Come seconda parola troviamo “Quattro” cf. latino quattuor, greco τέσσαρες, sanscrito catvāraḥ, gotico fidwor.
Nel Medioevo, questo numero era considerato perno e risolutore e, fin dall’antichità, era definito come il numero della terra: quattro sono i punti cardinali, le stagioni, le fasi lunari, i venti principali, le proporzioni dell’uomo e della perfezione morale.
E quattro sono anche i lati del quadrato, a cui proprio la terra veniva paragonata, in opposizione al triangolo del cielo, simbolo anche della Trinità.
Secondo varie culture questo numero è speciale e particolare: per i maya è perfetto, per i peruviani 4 sono le ere mitiche che avrebbero preceduto la creazione dell’uomo, ritmo intrinseco della terra, per altri popoli è la cifra che organizza il mondo, per altri ancora struttura la psiche racchiudendo il pensiero, il sentimento, l’intuizione e la sensazione.
Nella concezione generale rappresenta armonia, anche familiare: quattro componenti portano solidità e proporzione.
Nella Bibbia compare varie volte: prima tra i fiumi che racchiudono l’Eden (Pison, Ghicon, Tigri ed Eufrate), poi nei quattro bracci della croce e nelle quattro lettere incise sopra e, ancora, come 4 sono gli evangelisti (che diffondono il Verbo nel mondo), altrettanti sono i cavalieri dell’Apocalisse (che raccolgono il Verbo dal mondo).
L’induismo prevede quattro livelli di liberazione spirituale e la sfinge, in chiave esoterica, richiama quattro manifestazioni legate al volere, al sapere, all’osare e al tacere.
Insomma, da moltissimi punti di vista, questo numero esprime concretezza, solidità, unione, equilibrio.
Il quattro è un numero e il numero è un simbolo.
Il termine “simbolo” deriva dall’unione del prefisso σύμ- (sym-), “insieme” con il verbo greco βάλλω (ballo) “getto”, letteralmente significa quindi “mettere insieme”, unire, armonizzare;
è etimologicamente l’esatto opposto di διαβάλλω (diabàllo), diavolo.
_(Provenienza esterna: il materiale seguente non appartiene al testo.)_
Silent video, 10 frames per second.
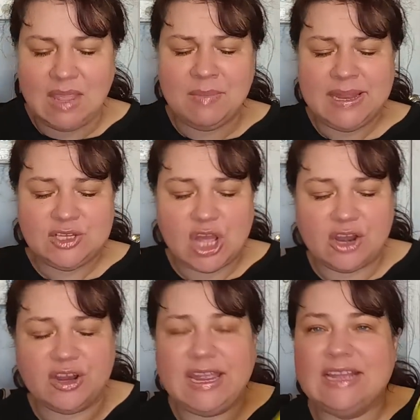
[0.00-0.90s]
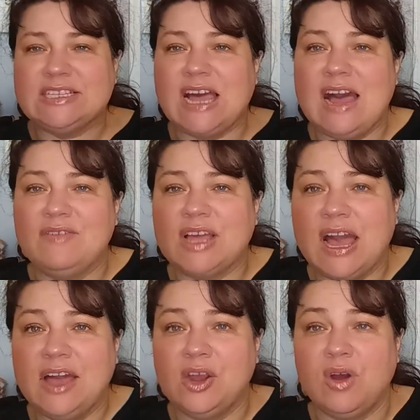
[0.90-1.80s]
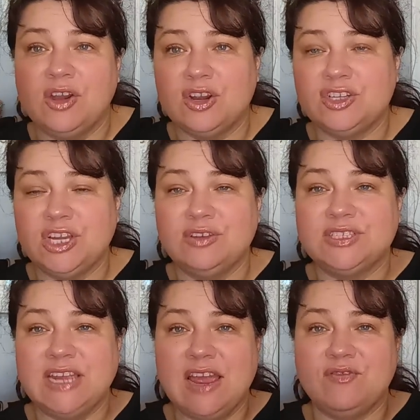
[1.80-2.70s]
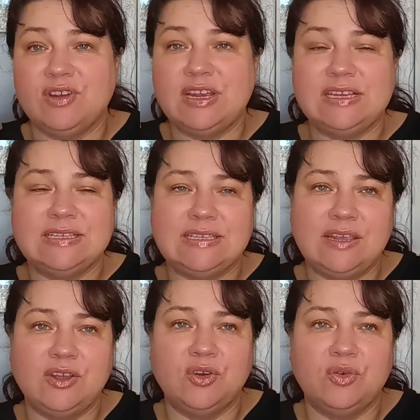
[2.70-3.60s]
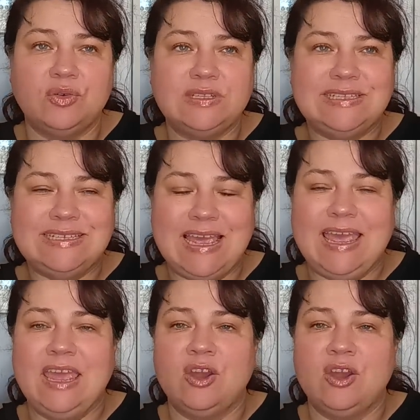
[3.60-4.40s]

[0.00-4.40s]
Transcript: My daughter eats avocado on her toast every single day,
In greco antico, il termine simbolo (σύμβολον) aveva il significato di “tessera di riconoscimento” o “tessera hospitalitas (ospitale)”: secondo l’usanza due individui, due famiglie o anche due città, quando facevano un accordo o un’alleanza, spezzavano una tessera, di solito di terracotta, e ne conservavano ognuno una delle due parti.
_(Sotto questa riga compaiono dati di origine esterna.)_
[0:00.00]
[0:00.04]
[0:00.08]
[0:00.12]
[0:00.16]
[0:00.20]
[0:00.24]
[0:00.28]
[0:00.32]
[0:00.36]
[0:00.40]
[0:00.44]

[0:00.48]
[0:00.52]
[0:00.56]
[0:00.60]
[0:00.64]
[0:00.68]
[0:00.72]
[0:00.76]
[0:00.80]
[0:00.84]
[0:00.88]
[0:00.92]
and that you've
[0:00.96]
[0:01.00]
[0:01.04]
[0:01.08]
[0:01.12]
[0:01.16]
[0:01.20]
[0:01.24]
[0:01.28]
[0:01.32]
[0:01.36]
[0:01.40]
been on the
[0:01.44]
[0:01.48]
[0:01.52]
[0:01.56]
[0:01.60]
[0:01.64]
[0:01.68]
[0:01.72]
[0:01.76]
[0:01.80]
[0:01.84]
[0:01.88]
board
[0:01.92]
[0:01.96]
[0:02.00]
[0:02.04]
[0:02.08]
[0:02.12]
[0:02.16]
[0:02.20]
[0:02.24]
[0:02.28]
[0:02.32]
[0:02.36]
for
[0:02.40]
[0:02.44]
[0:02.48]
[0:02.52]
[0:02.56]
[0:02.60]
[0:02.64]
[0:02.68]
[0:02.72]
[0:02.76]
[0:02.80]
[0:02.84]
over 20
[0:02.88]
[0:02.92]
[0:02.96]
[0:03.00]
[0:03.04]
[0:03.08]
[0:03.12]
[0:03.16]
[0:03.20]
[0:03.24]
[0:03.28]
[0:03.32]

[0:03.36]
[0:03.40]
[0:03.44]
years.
Il perfetto combaciare delle due parti della tessera provava l’esistenza dell’accordo.
Questo termine aveva inoltre il significato di segno, segnale, insegna, come ritroviamo anche nel latino “symbolum” e utilizziamo nell’italiano “simbolo”.
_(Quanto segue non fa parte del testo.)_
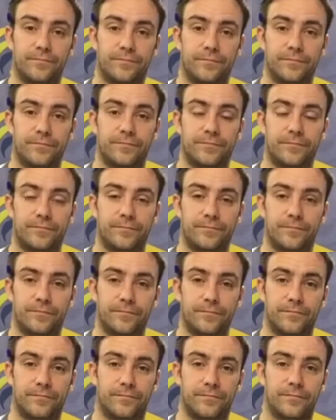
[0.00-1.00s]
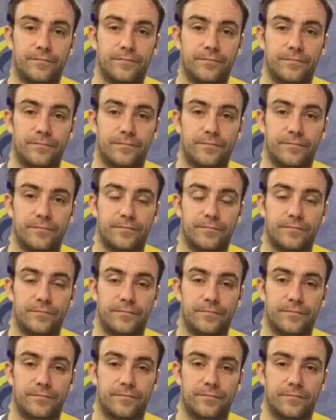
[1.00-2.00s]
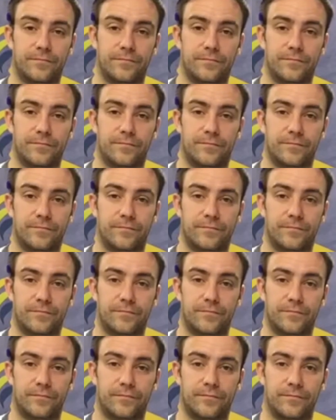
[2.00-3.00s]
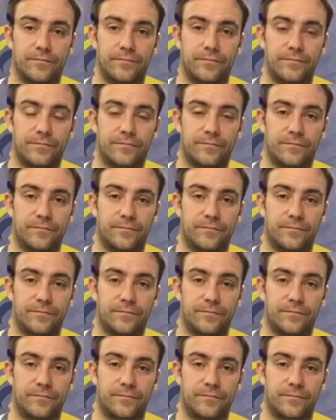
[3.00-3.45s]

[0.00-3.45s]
(silent)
“Fare il diavolo a quattro” è un detto che probabilmente non ha riferimenti, nel suo significato di persona confusionaria, all’etimologia dei singoli termini che lo compongono, però una riflessione nasce ugualmente spontanea.
La confusione è un miscuglio di cose, una situazione dove tutto è mischiato insieme e il discernimento sembra impossibile.
Non è semplicemente qualcosa di poco lineare momentaneamente perché siamo distratti o abbiamo preso un colpo in testa, ma è qualcosa di molto più complesso e preciso: quando siamo in stato confusionale abbiamo un’impossibilità di organizzare la massa variegata di stimoli che riceviamo; se diciamo che in un locale c’era confusione, è perché l’insieme di musica alta, urla delle persone e spinte non ci permettono di capire niente, di dare un senso ai suoni e ai movimenti.
Credo che ognuno di noi, quando si sente confuso, agitato, disordinato dentro e fuori, abbia all’interno sia quel diavolo che divide, sia quel quattro che mette in ordine, quel simbolo che unisce.
Dobbiamo solo cercare di equilibrare questi elementi, come in ogni situazione.
Dobbiamo solo cercare di far entrare i quattro attori al momento giusto, con le proprie battute, senza che si sovrappongano malamente, mantenendo la calma, l’umiltà, la determinazione.
Dobbiamo solo cercare di vedere in quei quattro personaggi un segno stabilità, un motivo di sfida che porti a fare cose che in uno solo non potrebbero mai fare.
Dobbiamo solo cercare di trovare il senso ad una confusione ricca di elementi belli che, altrimenti, rimarrebbe solo una sterile messa in scena.